Give back the lines below exactly, but do not include any pictures.

◆ THE DATA:

* * *

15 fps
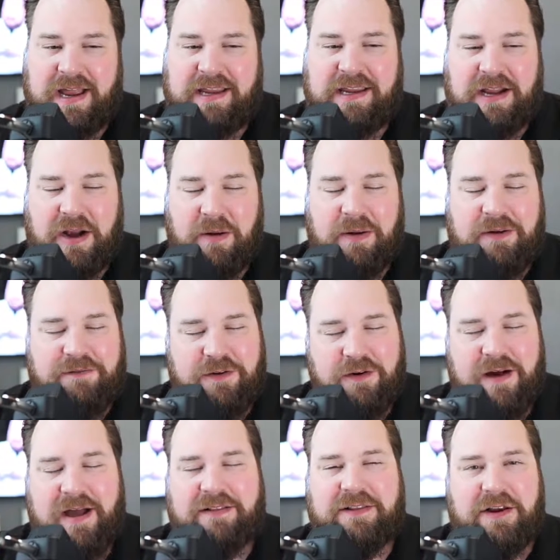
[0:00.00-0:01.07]
if
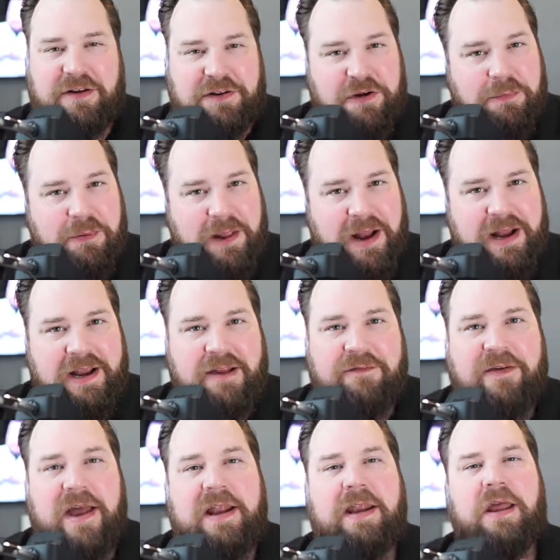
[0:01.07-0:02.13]
you're out there and you're planning an
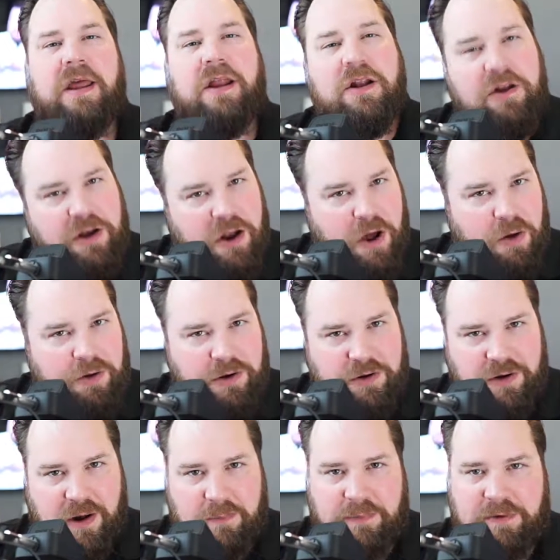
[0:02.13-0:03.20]
event, know your
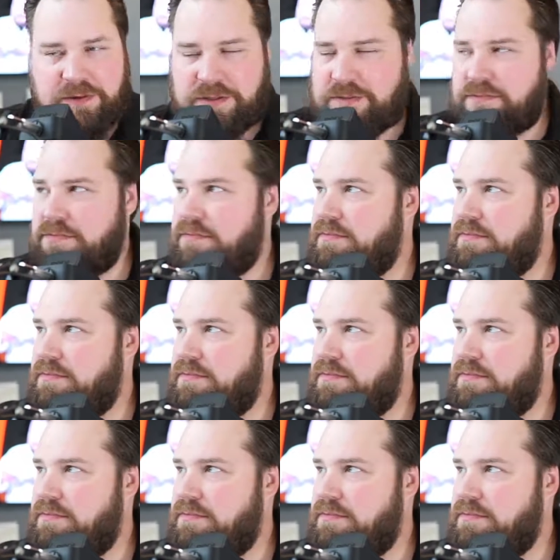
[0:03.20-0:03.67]
numbers.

* * *

◆ RESULT OF THIS EXERCISE:
15 fps
[0:00.00-0:01.07]
if
[0:01.07-0:02.13]
you're out there and you're planning an
[0:02.13-0:03.20]
event, know your
[0:03.20-0:03.67]
numbers.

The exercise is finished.